Collected data:
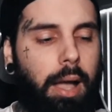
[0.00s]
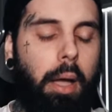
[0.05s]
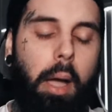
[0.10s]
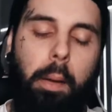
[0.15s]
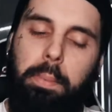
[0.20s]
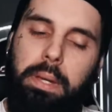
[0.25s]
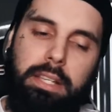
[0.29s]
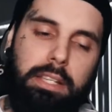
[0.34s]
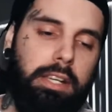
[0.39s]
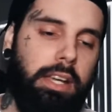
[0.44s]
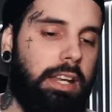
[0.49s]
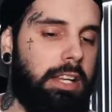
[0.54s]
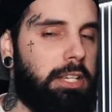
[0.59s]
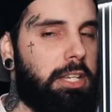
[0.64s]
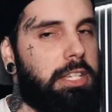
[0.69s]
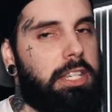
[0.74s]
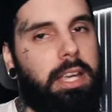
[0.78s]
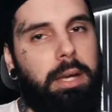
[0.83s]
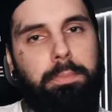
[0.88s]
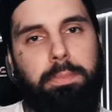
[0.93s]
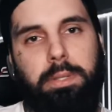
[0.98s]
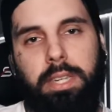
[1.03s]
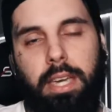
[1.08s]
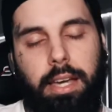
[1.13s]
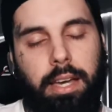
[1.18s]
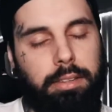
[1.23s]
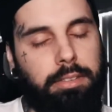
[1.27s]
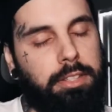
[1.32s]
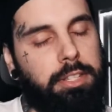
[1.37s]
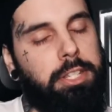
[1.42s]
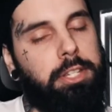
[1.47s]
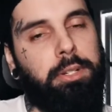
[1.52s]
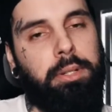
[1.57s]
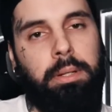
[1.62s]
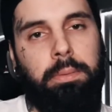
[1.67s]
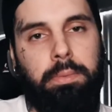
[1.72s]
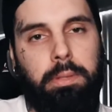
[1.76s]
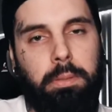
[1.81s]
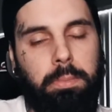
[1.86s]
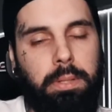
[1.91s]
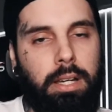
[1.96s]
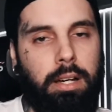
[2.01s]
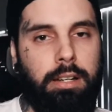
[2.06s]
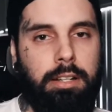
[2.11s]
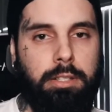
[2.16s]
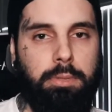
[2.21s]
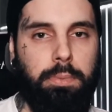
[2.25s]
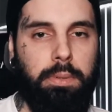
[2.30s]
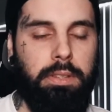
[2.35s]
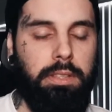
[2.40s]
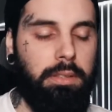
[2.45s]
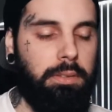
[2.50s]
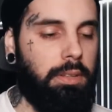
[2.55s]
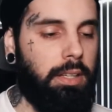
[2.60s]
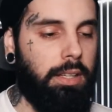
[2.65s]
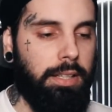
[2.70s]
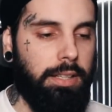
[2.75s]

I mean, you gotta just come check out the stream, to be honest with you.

» **DIRECTIONS**
Once the pictures are set aside, repeat the remaining data word for word.

» **ANSWER TO THE PROBLEM**
[0.00s]
[0.05s]
[0.10s]
[0.15s]
[0.20s]
[0.25s]
[0.29s]
[0.34s]
[0.39s]
[0.44s]
[0.49s]
[0.54s]
[0.59s]
[0.64s]
[0.69s]
[0.74s]
[0.78s]
[0.83s]
[0.88s]
[0.93s]
[0.98s]
[1.03s]
[1.08s]
[1.13s]
[1.18s]
[1.23s]
[1.27s]
[1.32s]
[1.37s]
[1.42s]
[1.47s]
[1.52s]
[1.57s]
[1.62s]
[1.67s]
[1.72s]
[1.76s]
[1.81s]
[1.86s]
[1.91s]
[1.96s]
[2.01s]
[2.06s]
[2.11s]
[2.16s]
[2.21s]
[2.25s]
[2.30s]
[2.35s]
[2.40s]
[2.45s]
[2.50s]
[2.55s]
[2.60s]
[2.65s]
[2.70s]
[2.75s]

I mean, you gotta just come check out the stream, to be honest with you.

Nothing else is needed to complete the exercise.